Recycled toilet paper.

Some things just shouldn't be marketed as recycled. I know it doesn't mean what it sounds like it means; just the same, it conjures up certain images of, well, someone else having already taken care of business using the roll of paper now hanging in my bathroom. It's disturbing. But what's more disturbing? Knowing that I paid an extra 78 cents for the recycled stuff. 78 cents more to torture myself with images of double dipped tp. scowl.

I repeat: some things shouldn't be marketed as recycled. But maybe it's just me. =)

Thursday, August 20, 2009

The Tell Tale Truth of Toddlers and Tantrums

Tim was drawing out an observation about Justus for our older three to ponder. Basically noting the fact that not long ago, he was a happy baby who only fussed when he needed something -food, drink, a diaper change. But now Justus is driven by a much greater force...want. And because of this wanting, he can be one fussy baby.

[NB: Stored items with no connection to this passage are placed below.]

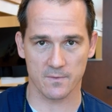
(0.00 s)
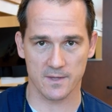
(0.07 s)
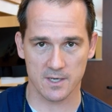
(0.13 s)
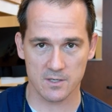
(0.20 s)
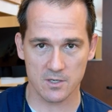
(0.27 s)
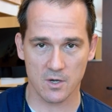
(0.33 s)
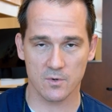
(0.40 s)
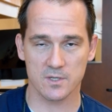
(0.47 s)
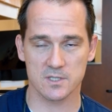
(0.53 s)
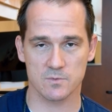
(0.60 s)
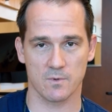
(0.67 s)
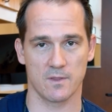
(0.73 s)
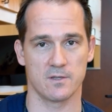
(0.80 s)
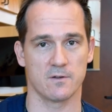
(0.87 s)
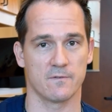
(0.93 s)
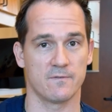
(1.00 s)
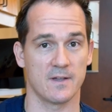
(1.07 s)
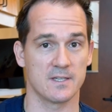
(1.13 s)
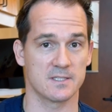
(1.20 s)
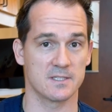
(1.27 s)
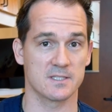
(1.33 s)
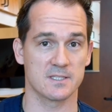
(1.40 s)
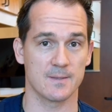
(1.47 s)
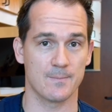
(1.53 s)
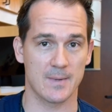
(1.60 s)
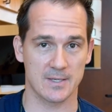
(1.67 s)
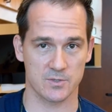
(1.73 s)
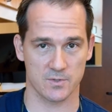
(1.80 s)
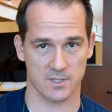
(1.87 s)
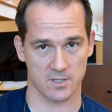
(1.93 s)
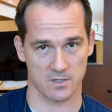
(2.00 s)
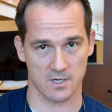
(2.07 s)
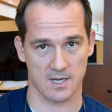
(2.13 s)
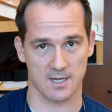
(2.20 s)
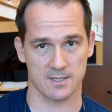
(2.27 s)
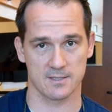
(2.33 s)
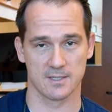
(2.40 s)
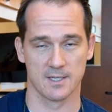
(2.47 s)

They notice whether your face is symmetric or not.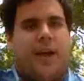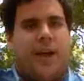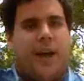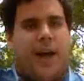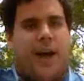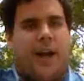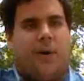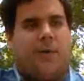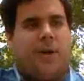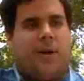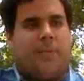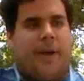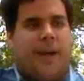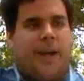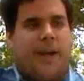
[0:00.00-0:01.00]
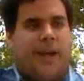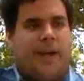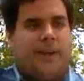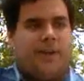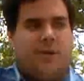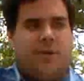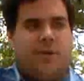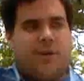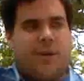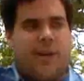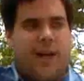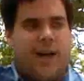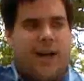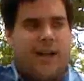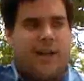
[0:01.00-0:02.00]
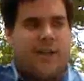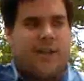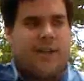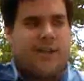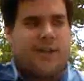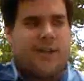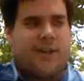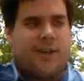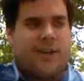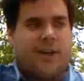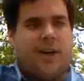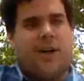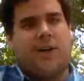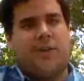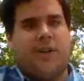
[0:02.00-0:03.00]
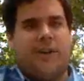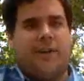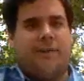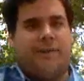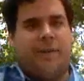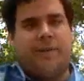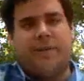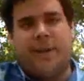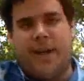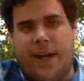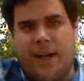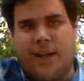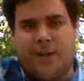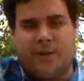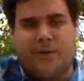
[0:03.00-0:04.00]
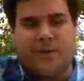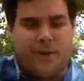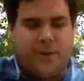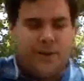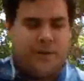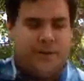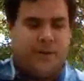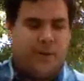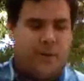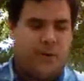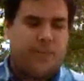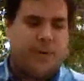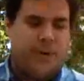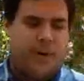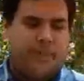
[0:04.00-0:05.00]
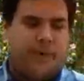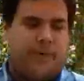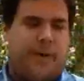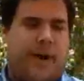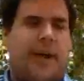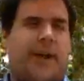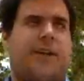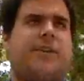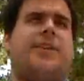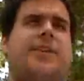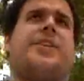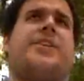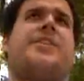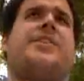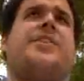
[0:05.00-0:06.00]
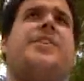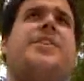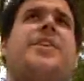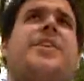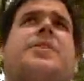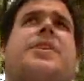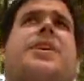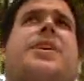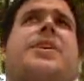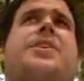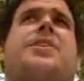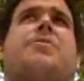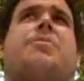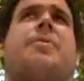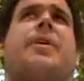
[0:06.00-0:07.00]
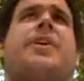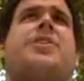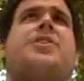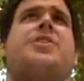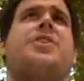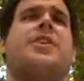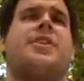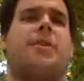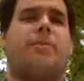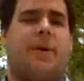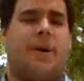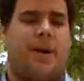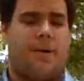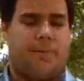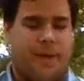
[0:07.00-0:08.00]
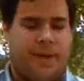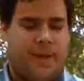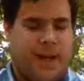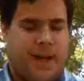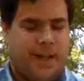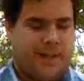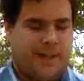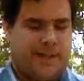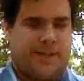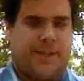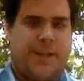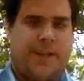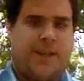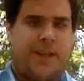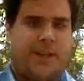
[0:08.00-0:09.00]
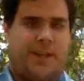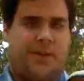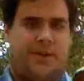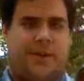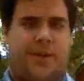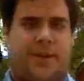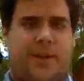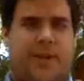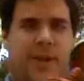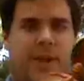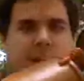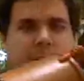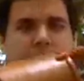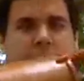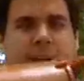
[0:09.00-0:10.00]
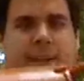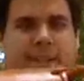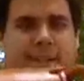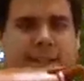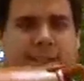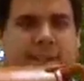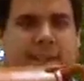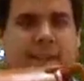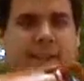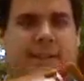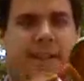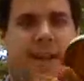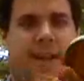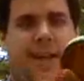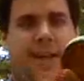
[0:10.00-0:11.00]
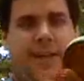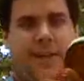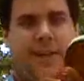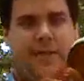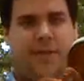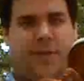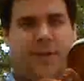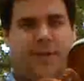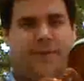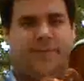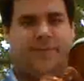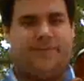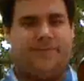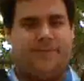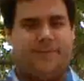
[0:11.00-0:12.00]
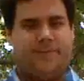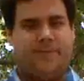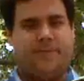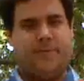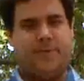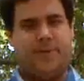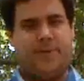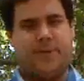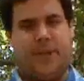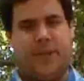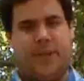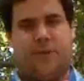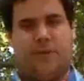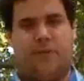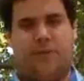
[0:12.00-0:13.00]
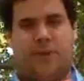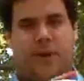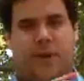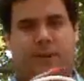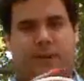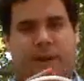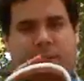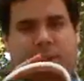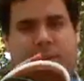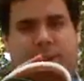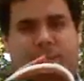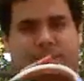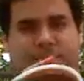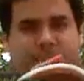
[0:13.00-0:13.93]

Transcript: I don't want to pay $200 or $150 for a new fuel pump. I'd rather just, wish I could just replace just the pump and not the sending unit. Because this is a sending unit. See a little float right there?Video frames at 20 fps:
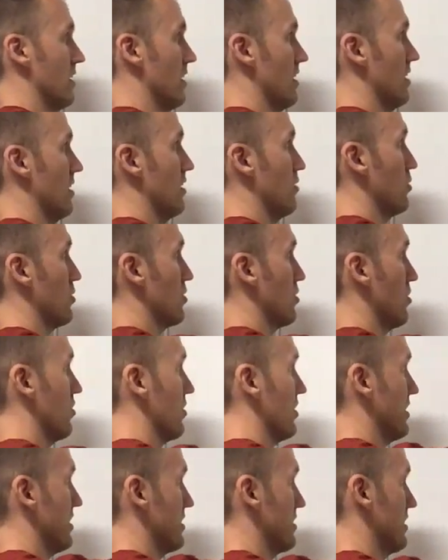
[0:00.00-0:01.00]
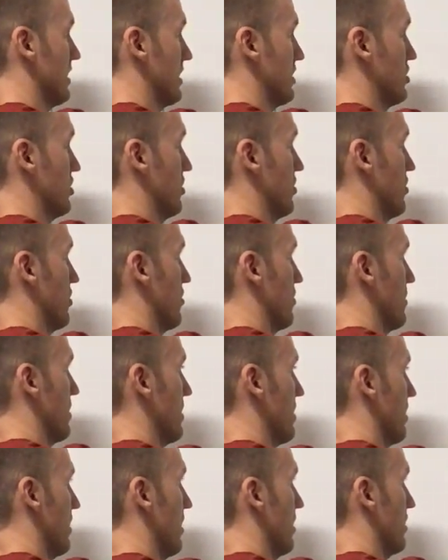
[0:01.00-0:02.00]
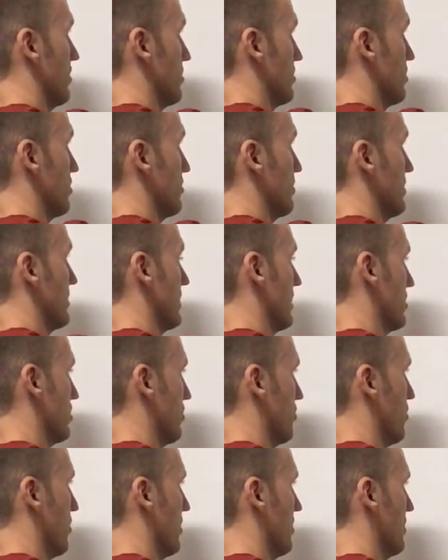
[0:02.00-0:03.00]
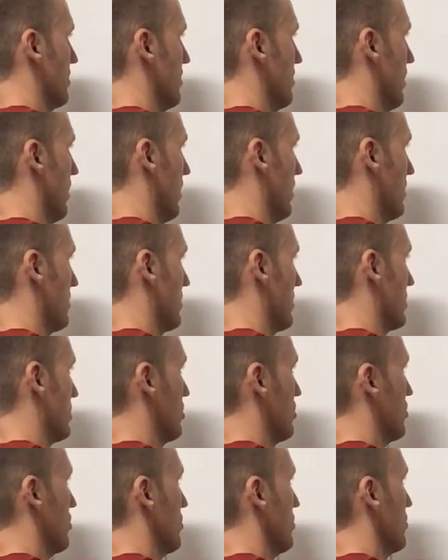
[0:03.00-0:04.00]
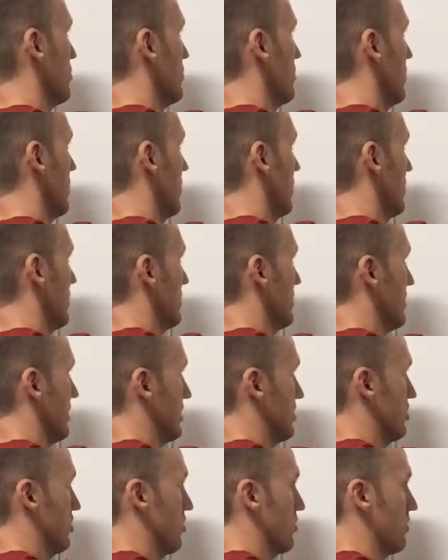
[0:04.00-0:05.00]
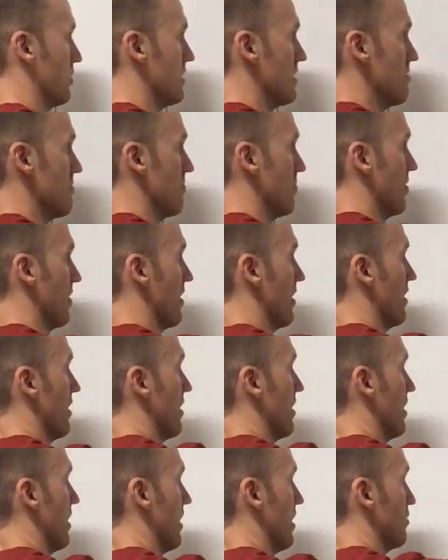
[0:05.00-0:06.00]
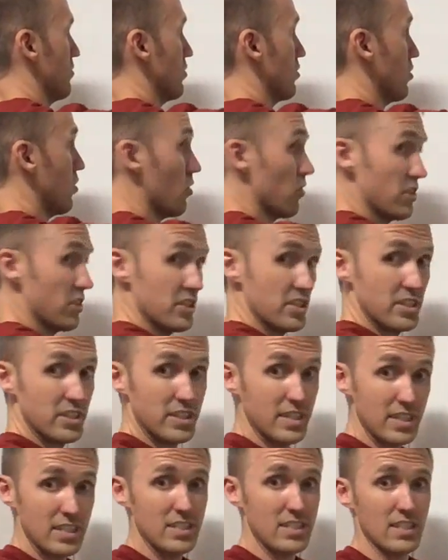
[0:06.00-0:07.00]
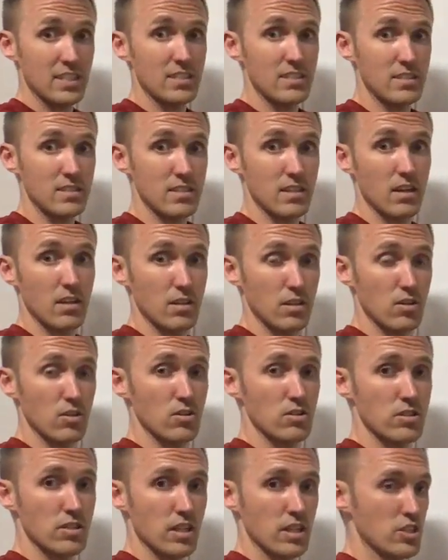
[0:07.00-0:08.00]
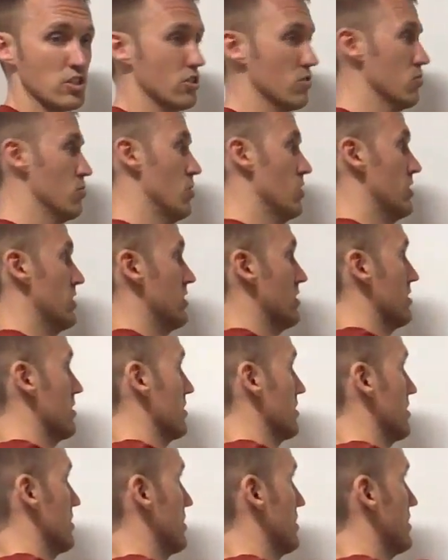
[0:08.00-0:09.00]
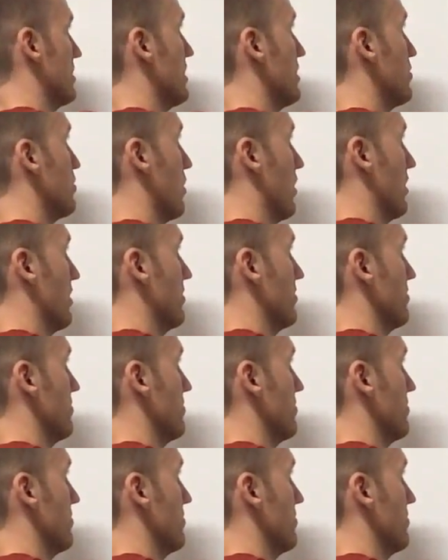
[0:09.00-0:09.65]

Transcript: we'll call this section 1, section 2, section 3. And we'll call the distance along section 1 d1.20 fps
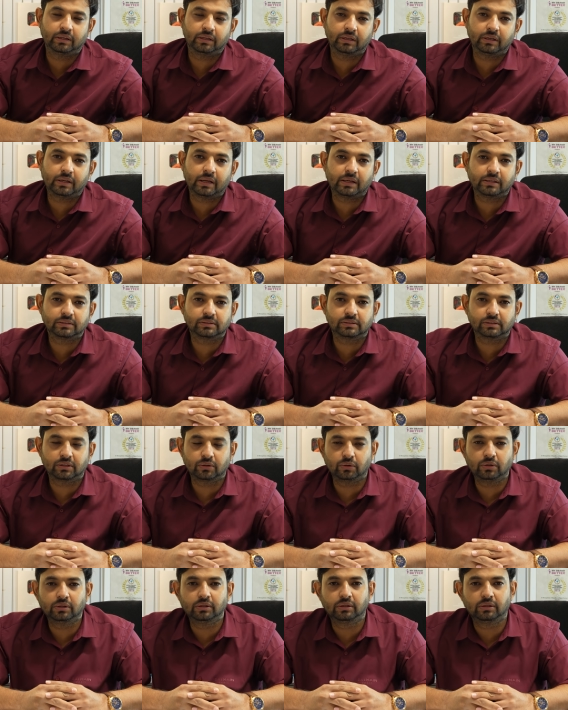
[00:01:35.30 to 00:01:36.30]
It has
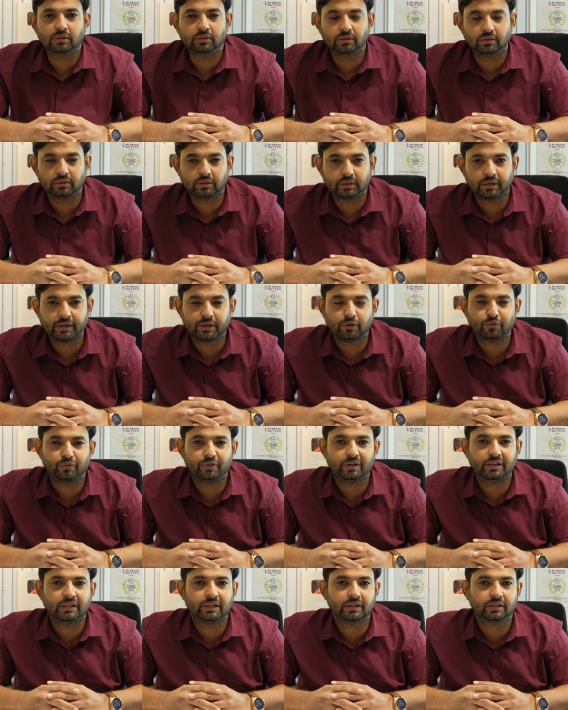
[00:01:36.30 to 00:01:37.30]
good uh, rate of
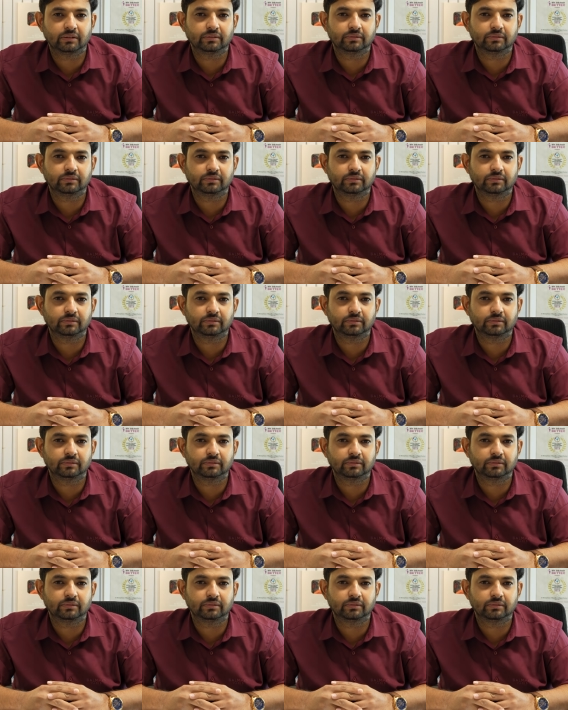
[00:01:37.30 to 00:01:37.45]
healing.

His new thing (besides trying to walk backwards- hugely entertaining) is to come running toward me, arms straight up, crying, "uh...uh...uh." Desperation in every step. I grab him up into my arms and immediately those chubby little hands stretch out for something else. "I want you! I want you! I want you! I want something else!" It seems for a moment that his greatest longing is to be wrapped up in the tender embrace of a loving parent. Turns out the spoon on the counter top is just as satisfying. And even though I try to snuggle, and squeeze, and kiss him; he's way over it and ready to climb down with his spoon and conquer the world. sigh.

And there lies the "tell tale heart." The part where God uses my own child against me.

How many times have I done this to my Abba Daddy?

"I want you, God! I want you, God! I want you, God! Oooh, that's shiny. I want that!"

From desperate to distracted in two seconds flat. And maybe God is saying, "Okay, I can give you that but first let's just look at each other and giggle. Nuzzle in and let me love on you for just a minute." But I'm already twisting and squirming and doing the limp fish so I can slide out of His lap and out to conquer the world. sigh.

I imagine God saying, "I love that kid, but she can be one fussy baby."

Sunday, August 9, 2009

The Brainiacs

I am adding this new segment to our regularly featured posts. It will consist of quotes by some of the smartest kids we know. ;-)

You will probably see a lot from this self-declared Queen of Common Sense:

Mamoune: Nine million is like...more than a hundred!

Her third grade teacher should be very proud. We are.